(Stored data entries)
= = = =
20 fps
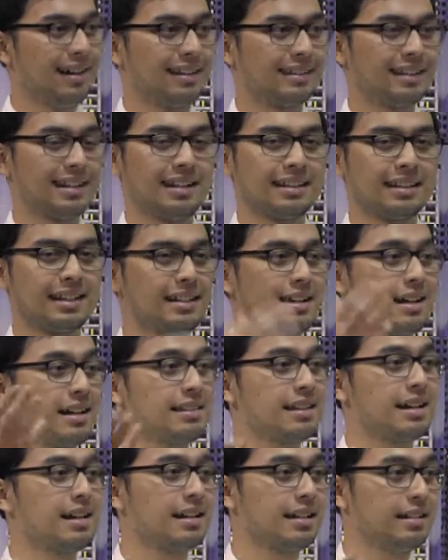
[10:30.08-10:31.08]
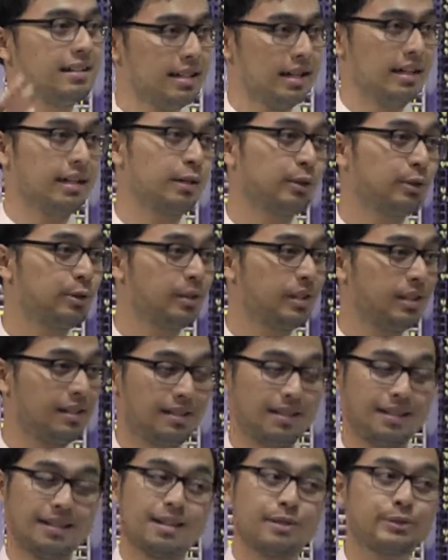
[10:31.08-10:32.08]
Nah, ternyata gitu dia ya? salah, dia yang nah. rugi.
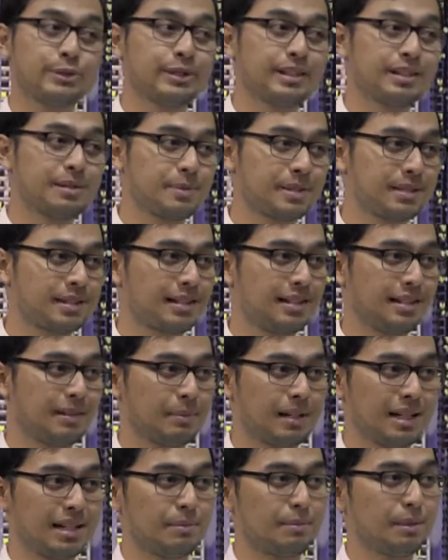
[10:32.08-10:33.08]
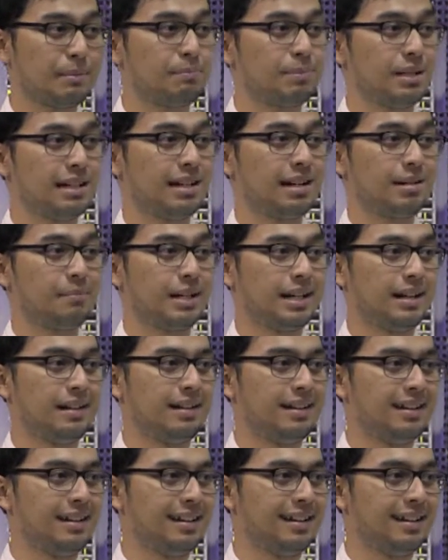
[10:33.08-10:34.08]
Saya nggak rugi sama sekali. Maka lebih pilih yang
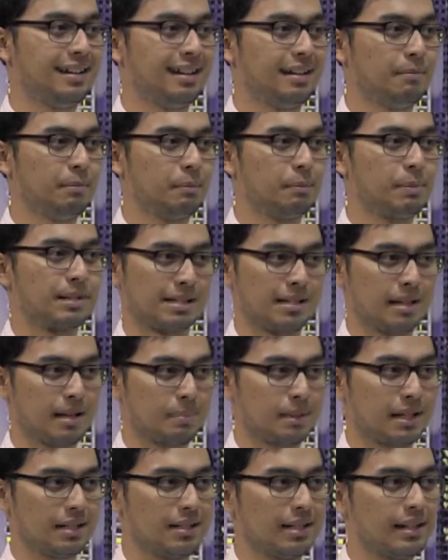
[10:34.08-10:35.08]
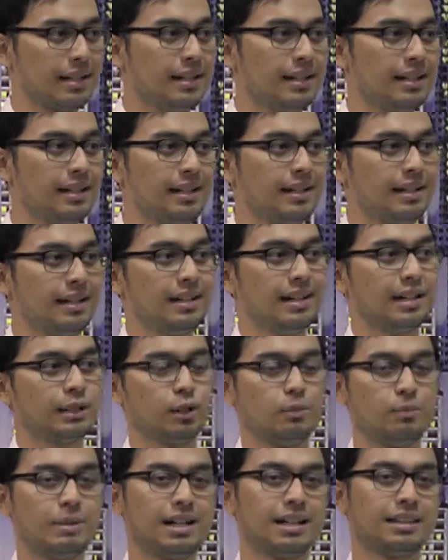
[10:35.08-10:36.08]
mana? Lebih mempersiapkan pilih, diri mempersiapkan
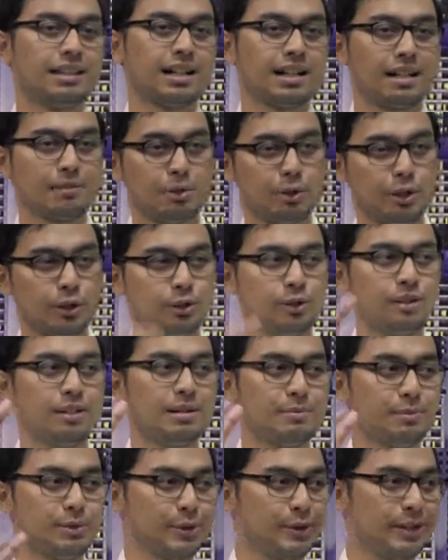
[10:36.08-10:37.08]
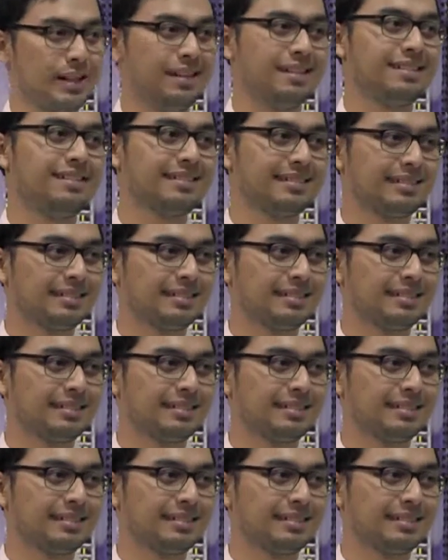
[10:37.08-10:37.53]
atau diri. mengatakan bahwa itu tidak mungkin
= = = =
PROBLEM STATEMENT:
Your output should consist solely of the lines from the line containing "[10:31.08-10:32.08]" through the last line of the entries, verbatim, minus any pictures.

RESULT:
[10:31.08-10:32.08]
Nah, ternyata gitu dia ya? salah, dia yang nah. rugi.
[10:32.08-10:33.08]
[10:33.08-10:34.08]
Saya nggak rugi sama sekali. Maka lebih pilih yang
[10:34.08-10:35.08]
[10:35.08-10:36.08]
mana? Lebih mempersiapkan pilih, diri mempersiapkan
[10:36.08-10:37.08]
[10:37.08-10:37.53]
atau diri. mengatakan bahwa itu tidak mungkin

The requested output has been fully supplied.